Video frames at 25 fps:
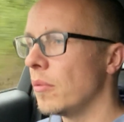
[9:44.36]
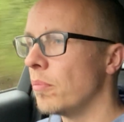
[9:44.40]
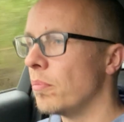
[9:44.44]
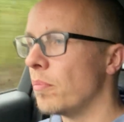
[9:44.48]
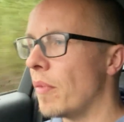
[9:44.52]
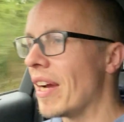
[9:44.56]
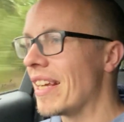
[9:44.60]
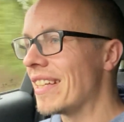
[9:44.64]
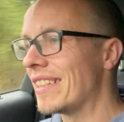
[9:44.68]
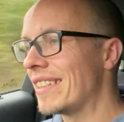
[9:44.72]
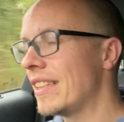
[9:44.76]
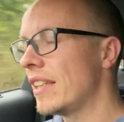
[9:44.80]

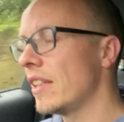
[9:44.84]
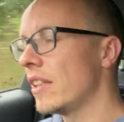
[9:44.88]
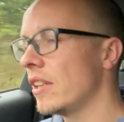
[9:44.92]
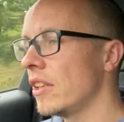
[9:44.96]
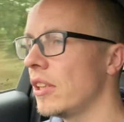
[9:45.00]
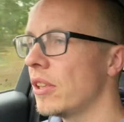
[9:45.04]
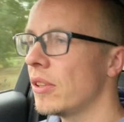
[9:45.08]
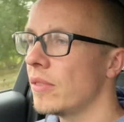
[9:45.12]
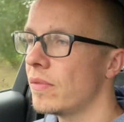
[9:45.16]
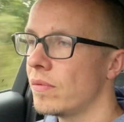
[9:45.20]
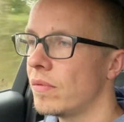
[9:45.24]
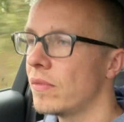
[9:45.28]

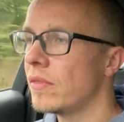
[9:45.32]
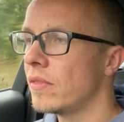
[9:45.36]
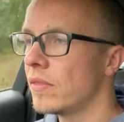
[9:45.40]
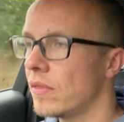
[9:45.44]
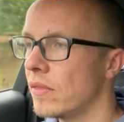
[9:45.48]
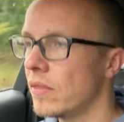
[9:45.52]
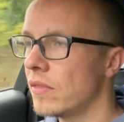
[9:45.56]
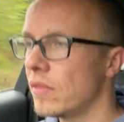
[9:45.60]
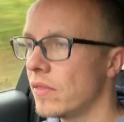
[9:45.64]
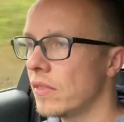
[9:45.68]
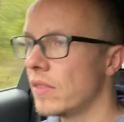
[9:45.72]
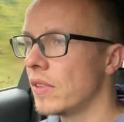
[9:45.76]
mycelium
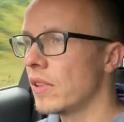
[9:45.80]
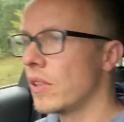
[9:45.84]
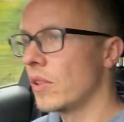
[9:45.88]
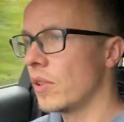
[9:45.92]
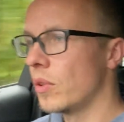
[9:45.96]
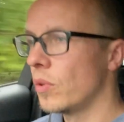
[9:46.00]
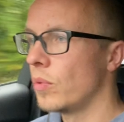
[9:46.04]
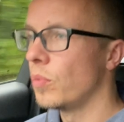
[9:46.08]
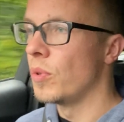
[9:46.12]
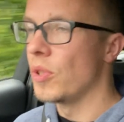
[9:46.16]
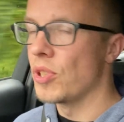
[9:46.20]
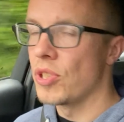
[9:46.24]

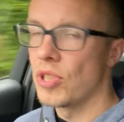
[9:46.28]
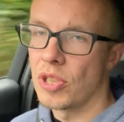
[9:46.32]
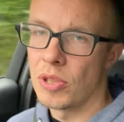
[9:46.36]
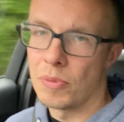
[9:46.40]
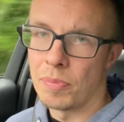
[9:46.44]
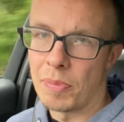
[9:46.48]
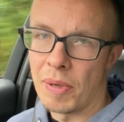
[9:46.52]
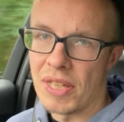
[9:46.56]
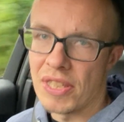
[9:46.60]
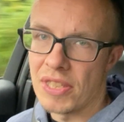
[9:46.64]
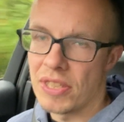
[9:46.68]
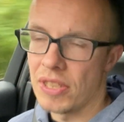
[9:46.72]
which is
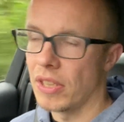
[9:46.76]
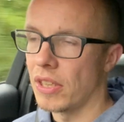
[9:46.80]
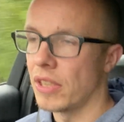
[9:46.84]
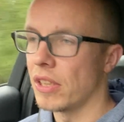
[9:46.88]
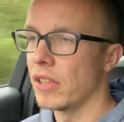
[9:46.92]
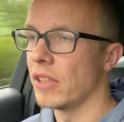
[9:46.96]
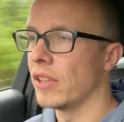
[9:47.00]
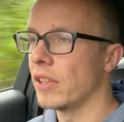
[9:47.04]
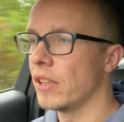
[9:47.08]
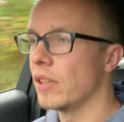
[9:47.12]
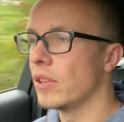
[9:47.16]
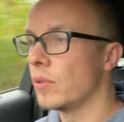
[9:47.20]

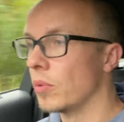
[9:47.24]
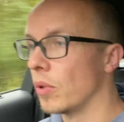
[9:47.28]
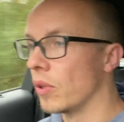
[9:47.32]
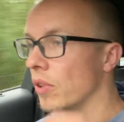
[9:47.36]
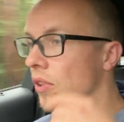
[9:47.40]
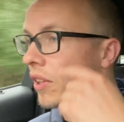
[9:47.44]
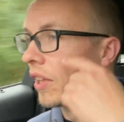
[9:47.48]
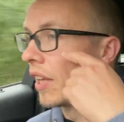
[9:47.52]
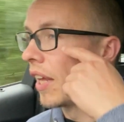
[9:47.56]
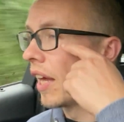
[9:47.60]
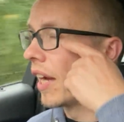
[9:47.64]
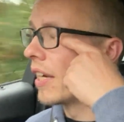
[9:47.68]
basically
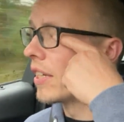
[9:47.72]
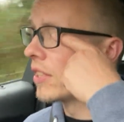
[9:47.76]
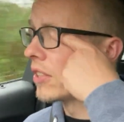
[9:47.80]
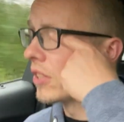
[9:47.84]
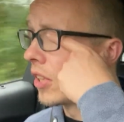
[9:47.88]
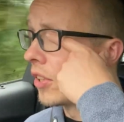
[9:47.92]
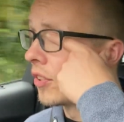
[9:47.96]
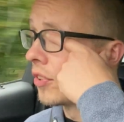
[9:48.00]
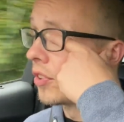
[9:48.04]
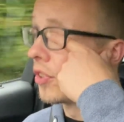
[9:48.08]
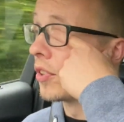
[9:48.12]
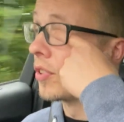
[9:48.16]
what lies
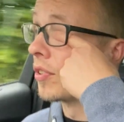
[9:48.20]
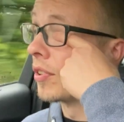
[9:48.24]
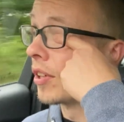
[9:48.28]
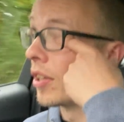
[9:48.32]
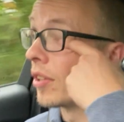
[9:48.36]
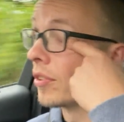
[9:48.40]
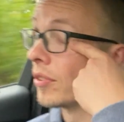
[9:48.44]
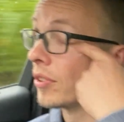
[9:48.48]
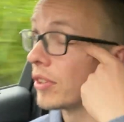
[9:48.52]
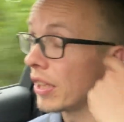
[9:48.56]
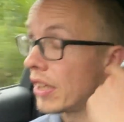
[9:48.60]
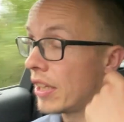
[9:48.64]

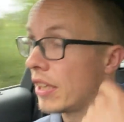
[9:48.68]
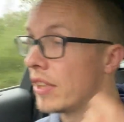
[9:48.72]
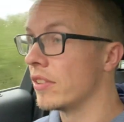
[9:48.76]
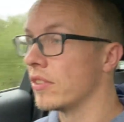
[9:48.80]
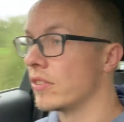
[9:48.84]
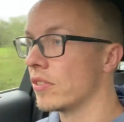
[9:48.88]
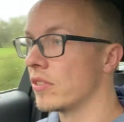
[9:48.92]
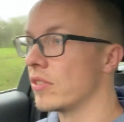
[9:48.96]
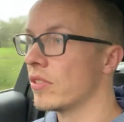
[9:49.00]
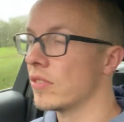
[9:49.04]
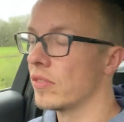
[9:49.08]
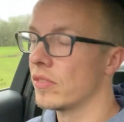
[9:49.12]
underground
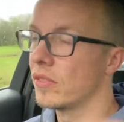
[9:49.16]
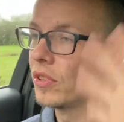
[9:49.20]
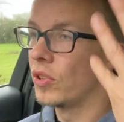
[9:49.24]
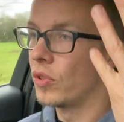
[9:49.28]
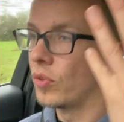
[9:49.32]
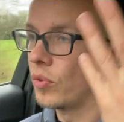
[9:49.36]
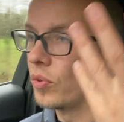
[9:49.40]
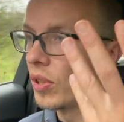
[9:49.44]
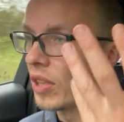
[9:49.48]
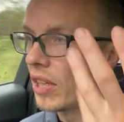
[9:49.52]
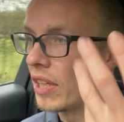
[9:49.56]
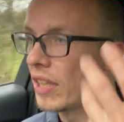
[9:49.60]
and
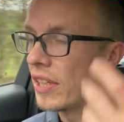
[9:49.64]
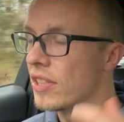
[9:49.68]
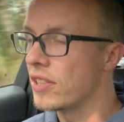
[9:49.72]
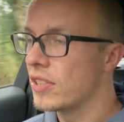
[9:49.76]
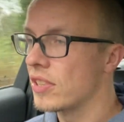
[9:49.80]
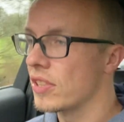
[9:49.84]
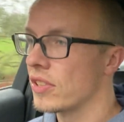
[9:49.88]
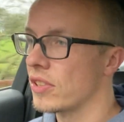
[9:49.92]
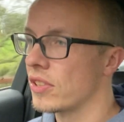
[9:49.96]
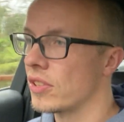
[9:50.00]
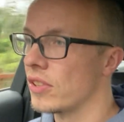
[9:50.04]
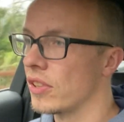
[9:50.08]

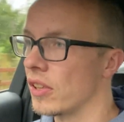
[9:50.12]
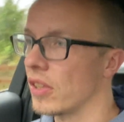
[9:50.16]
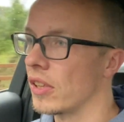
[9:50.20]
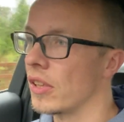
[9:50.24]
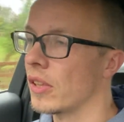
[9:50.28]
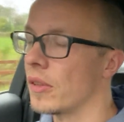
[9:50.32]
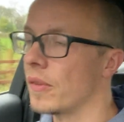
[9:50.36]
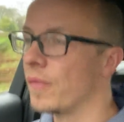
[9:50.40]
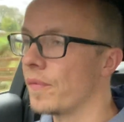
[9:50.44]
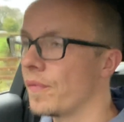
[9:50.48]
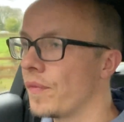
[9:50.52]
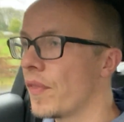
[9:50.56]
releases
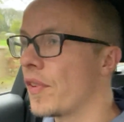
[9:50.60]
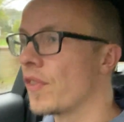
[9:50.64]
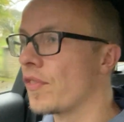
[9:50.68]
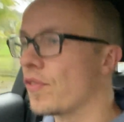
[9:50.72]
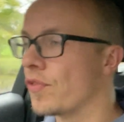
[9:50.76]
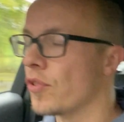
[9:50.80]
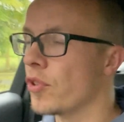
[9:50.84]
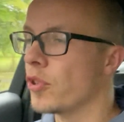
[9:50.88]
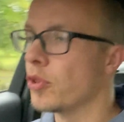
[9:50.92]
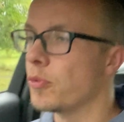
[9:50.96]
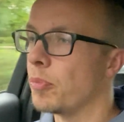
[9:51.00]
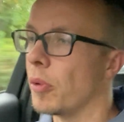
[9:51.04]
the
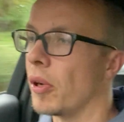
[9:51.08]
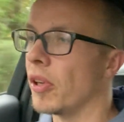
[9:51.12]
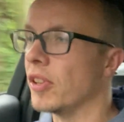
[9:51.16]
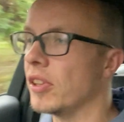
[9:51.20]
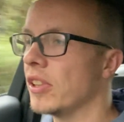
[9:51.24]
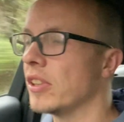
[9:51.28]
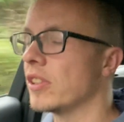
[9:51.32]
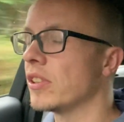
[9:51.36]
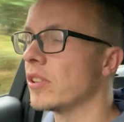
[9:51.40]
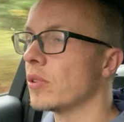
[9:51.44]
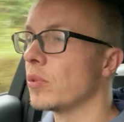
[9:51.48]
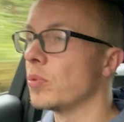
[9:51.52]
fruit
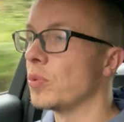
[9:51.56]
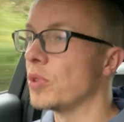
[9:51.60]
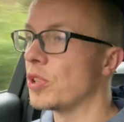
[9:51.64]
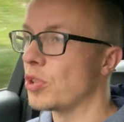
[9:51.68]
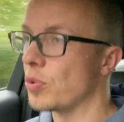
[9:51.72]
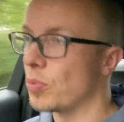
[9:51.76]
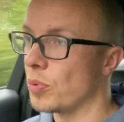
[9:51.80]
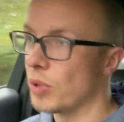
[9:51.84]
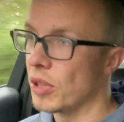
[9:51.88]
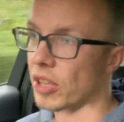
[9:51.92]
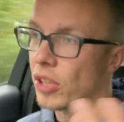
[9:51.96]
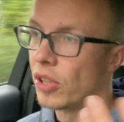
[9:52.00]
bodies,
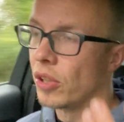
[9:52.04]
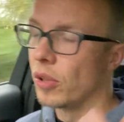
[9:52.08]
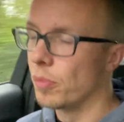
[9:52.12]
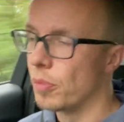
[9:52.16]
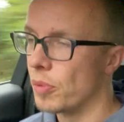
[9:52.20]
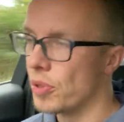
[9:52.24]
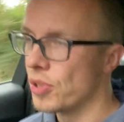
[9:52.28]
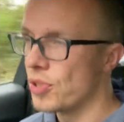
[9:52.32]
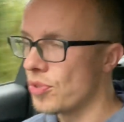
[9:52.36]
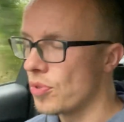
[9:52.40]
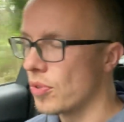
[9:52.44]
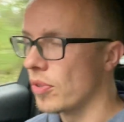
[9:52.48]
which we call
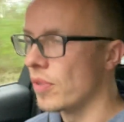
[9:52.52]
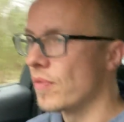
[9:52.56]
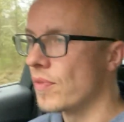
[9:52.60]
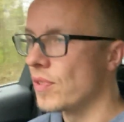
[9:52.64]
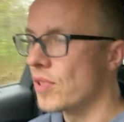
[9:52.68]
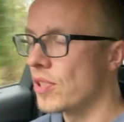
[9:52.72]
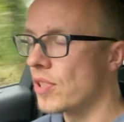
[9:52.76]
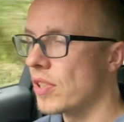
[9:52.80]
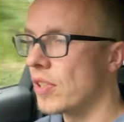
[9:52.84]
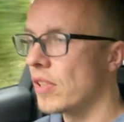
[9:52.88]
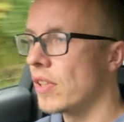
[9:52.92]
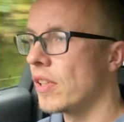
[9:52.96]
mushrooms,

:: Exercise description ::
Transcribe the records verbatim and omit the images.

:: Expected answer ::
Video frames at 25 fps:
[9:44.36]
[9:44.40]
[9:44.44]
[9:44.48]
[9:44.52]
[9:44.56]
[9:44.60]
[9:44.64]
[9:44.68]
[9:44.72]
[9:44.76]
[9:44.80]

[9:44.84]
[9:44.88]
[9:44.92]
[9:44.96]
[9:45.00]
[9:45.04]
[9:45.08]
[9:45.12]
[9:45.16]
[9:45.20]
[9:45.24]
[9:45.28]

[9:45.32]
[9:45.36]
[9:45.40]
[9:45.44]
[9:45.48]
[9:45.52]
[9:45.56]
[9:45.60]
[9:45.64]
[9:45.68]
[9:45.72]
[9:45.76]
mycelium
[9:45.80]
[9:45.84]
[9:45.88]
[9:45.92]
[9:45.96]
[9:46.00]
[9:46.04]
[9:46.08]
[9:46.12]
[9:46.16]
[9:46.20]
[9:46.24]

[9:46.28]
[9:46.32]
[9:46.36]
[9:46.40]
[9:46.44]
[9:46.48]
[9:46.52]
[9:46.56]
[9:46.60]
[9:46.64]
[9:46.68]
[9:46.72]
which is
[9:46.76]
[9:46.80]
[9:46.84]
[9:46.88]
[9:46.92]
[9:46.96]
[9:47.00]
[9:47.04]
[9:47.08]
[9:47.12]
[9:47.16]
[9:47.20]

[9:47.24]
[9:47.28]
[9:47.32]
[9:47.36]
[9:47.40]
[9:47.44]
[9:47.48]
[9:47.52]
[9:47.56]
[9:47.60]
[9:47.64]
[9:47.68]
basically
[9:47.72]
[9:47.76]
[9:47.80]
[9:47.84]
[9:47.88]
[9:47.92]
[9:47.96]
[9:48.00]
[9:48.04]
[9:48.08]
[9:48.12]
[9:48.16]
what lies
[9:48.20]
[9:48.24]
[9:48.28]
[9:48.32]
[9:48.36]
[9:48.40]
[9:48.44]
[9:48.48]
[9:48.52]
[9:48.56]
[9:48.60]
[9:48.64]

[9:48.68]
[9:48.72]
[9:48.76]
[9:48.80]
[9:48.84]
[9:48.88]
[9:48.92]
[9:48.96]
[9:49.00]
[9:49.04]
[9:49.08]
[9:49.12]
underground
[9:49.16]
[9:49.20]
[9:49.24]
[9:49.28]
[9:49.32]
[9:49.36]
[9:49.40]
[9:49.44]
[9:49.48]
[9:49.52]
[9:49.56]
[9:49.60]
and
[9:49.64]
[9:49.68]
[9:49.72]
[9:49.76]
[9:49.80]
[9:49.84]
[9:49.88]
[9:49.92]
[9:49.96]
[9:50.00]
[9:50.04]
[9:50.08]

[9:50.12]
[9:50.16]
[9:50.20]
[9:50.24]
[9:50.28]
[9:50.32]
[9:50.36]
[9:50.40]
[9:50.44]
[9:50.48]
[9:50.52]
[9:50.56]
releases
[9:50.60]
[9:50.64]
[9:50.68]
[9:50.72]
[9:50.76]
[9:50.80]
[9:50.84]
[9:50.88]
[9:50.92]
[9:50.96]
[9:51.00]
[9:51.04]
the
[9:51.08]
[9:51.12]
[9:51.16]
[9:51.20]
[9:51.24]
[9:51.28]
[9:51.32]
[9:51.36]
[9:51.40]
[9:51.44]
[9:51.48]
[9:51.52]
fruit
[9:51.56]
[9:51.60]
[9:51.64]
[9:51.68]
[9:51.72]
[9:51.76]
[9:51.80]
[9:51.84]
[9:51.88]
[9:51.92]
[9:51.96]
[9:52.00]
bodies,
[9:52.04]
[9:52.08]
[9:52.12]
[9:52.16]
[9:52.20]
[9:52.24]
[9:52.28]
[9:52.32]
[9:52.36]
[9:52.40]
[9:52.44]
[9:52.48]
which we call
[9:52.52]
[9:52.56]
[9:52.60]
[9:52.64]
[9:52.68]
[9:52.72]
[9:52.76]
[9:52.80]
[9:52.84]
[9:52.88]
[9:52.92]
[9:52.96]
mushrooms,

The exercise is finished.